__YOUR INSTRUCTIONS__
An image-free, exact copy of the records below is required.

EXCERPTED DATA Block Start

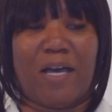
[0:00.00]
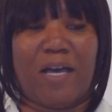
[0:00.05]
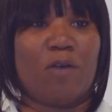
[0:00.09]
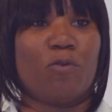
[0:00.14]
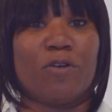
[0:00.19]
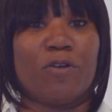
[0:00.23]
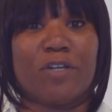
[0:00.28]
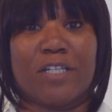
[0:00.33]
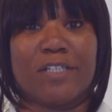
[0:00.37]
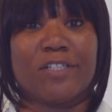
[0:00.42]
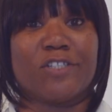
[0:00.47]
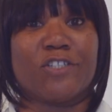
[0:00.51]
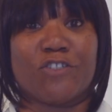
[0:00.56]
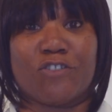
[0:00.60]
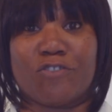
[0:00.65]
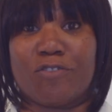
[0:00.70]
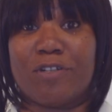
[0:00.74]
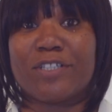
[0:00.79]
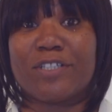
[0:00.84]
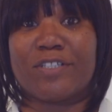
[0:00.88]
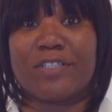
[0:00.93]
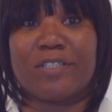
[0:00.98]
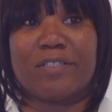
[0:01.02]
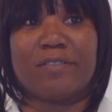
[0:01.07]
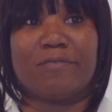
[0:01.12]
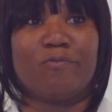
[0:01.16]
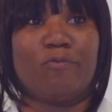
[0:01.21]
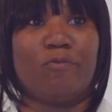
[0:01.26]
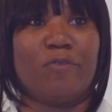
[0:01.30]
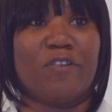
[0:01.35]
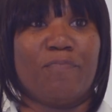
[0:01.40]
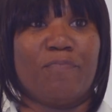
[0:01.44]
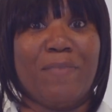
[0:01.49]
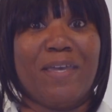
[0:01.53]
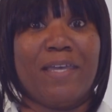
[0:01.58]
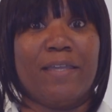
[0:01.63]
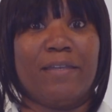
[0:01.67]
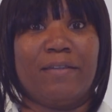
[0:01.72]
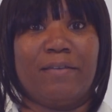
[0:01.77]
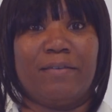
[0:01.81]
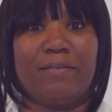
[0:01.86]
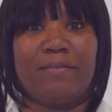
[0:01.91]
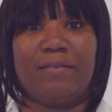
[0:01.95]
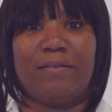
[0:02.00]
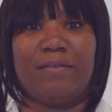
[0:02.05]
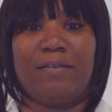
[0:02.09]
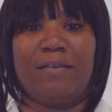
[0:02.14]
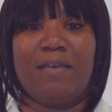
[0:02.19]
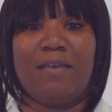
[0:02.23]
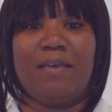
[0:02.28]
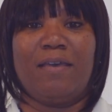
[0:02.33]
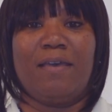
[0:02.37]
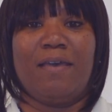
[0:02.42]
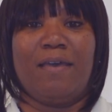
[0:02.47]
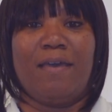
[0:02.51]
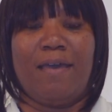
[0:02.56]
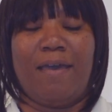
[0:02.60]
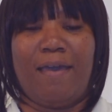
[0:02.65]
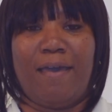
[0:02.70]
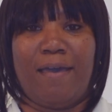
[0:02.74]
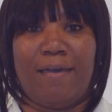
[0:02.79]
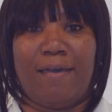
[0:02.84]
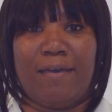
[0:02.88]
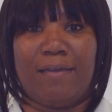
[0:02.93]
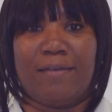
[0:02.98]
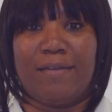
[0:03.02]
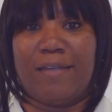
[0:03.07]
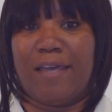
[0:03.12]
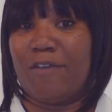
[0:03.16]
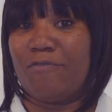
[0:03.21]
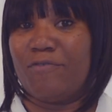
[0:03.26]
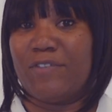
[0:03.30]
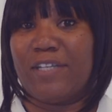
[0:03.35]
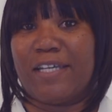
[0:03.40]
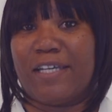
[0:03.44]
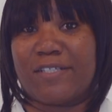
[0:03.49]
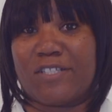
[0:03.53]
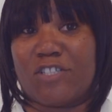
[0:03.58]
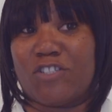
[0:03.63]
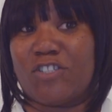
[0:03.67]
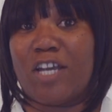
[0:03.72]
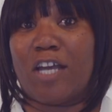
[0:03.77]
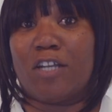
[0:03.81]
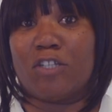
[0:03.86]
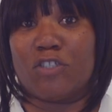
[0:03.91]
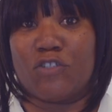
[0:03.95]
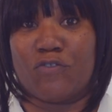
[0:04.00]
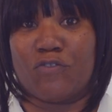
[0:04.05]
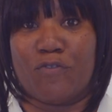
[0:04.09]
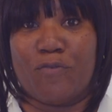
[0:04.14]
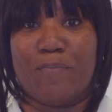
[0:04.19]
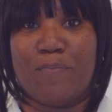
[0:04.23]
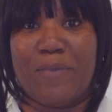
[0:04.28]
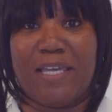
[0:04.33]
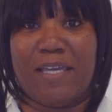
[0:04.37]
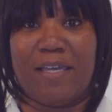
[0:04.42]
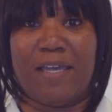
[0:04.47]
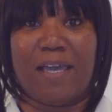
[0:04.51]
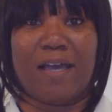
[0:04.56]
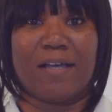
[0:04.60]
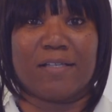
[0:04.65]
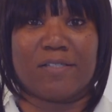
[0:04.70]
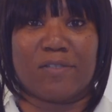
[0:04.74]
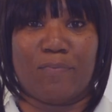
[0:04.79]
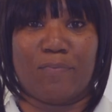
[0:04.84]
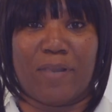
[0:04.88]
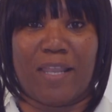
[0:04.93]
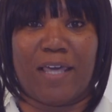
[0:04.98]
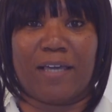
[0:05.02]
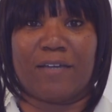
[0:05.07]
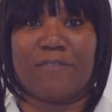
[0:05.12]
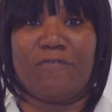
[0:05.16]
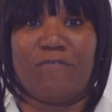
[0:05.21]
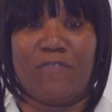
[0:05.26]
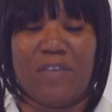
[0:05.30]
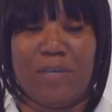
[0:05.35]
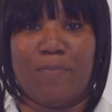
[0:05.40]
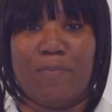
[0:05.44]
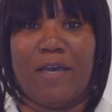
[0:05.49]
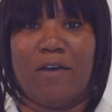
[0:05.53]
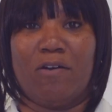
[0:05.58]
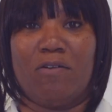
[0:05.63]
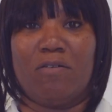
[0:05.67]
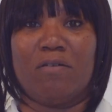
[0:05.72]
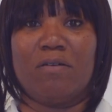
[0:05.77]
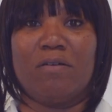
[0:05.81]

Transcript: I work in construction with men, and every day is a challenge for me as a black female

EXCERPTED DATA Block End

__EXERCISE ANSWER__
[0:00.00]
[0:00.05]
[0:00.09]
[0:00.14]
[0:00.19]
[0:00.23]
[0:00.28]
[0:00.33]
[0:00.37]
[0:00.42]
[0:00.47]
[0:00.51]
[0:00.56]
[0:00.60]
[0:00.65]
[0:00.70]
[0:00.74]
[0:00.79]
[0:00.84]
[0:00.88]
[0:00.93]
[0:00.98]
[0:01.02]
[0:01.07]
[0:01.12]
[0:01.16]
[0:01.21]
[0:01.26]
[0:01.30]
[0:01.35]
[0:01.40]
[0:01.44]
[0:01.49]
[0:01.53]
[0:01.58]
[0:01.63]
[0:01.67]
[0:01.72]
[0:01.77]
[0:01.81]
[0:01.86]
[0:01.91]
[0:01.95]
[0:02.00]
[0:02.05]
[0:02.09]
[0:02.14]
[0:02.19]
[0:02.23]
[0:02.28]
[0:02.33]
[0:02.37]
[0:02.42]
[0:02.47]
[0:02.51]
[0:02.56]
[0:02.60]
[0:02.65]
[0:02.70]
[0:02.74]
[0:02.79]
[0:02.84]
[0:02.88]
[0:02.93]
[0:02.98]
[0:03.02]
[0:03.07]
[0:03.12]
[0:03.16]
[0:03.21]
[0:03.26]
[0:03.30]
[0:03.35]
[0:03.40]
[0:03.44]
[0:03.49]
[0:03.53]
[0:03.58]
[0:03.63]
[0:03.67]
[0:03.72]
[0:03.77]
[0:03.81]
[0:03.86]
[0:03.91]
[0:03.95]
[0:04.00]
[0:04.05]
[0:04.09]
[0:04.14]
[0:04.19]
[0:04.23]
[0:04.28]
[0:04.33]
[0:04.37]
[0:04.42]
[0:04.47]
[0:04.51]
[0:04.56]
[0:04.60]
[0:04.65]
[0:04.70]
[0:04.74]
[0:04.79]
[0:04.84]
[0:04.88]
[0:04.93]
[0:04.98]
[0:05.02]
[0:05.07]
[0:05.12]
[0:05.16]
[0:05.21]
[0:05.26]
[0:05.30]
[0:05.35]
[0:05.40]
[0:05.44]
[0:05.49]
[0:05.53]
[0:05.58]
[0:05.63]
[0:05.67]
[0:05.72]
[0:05.77]
[0:05.81]

Transcript: I work in construction with men, and every day is a challenge for me as a black female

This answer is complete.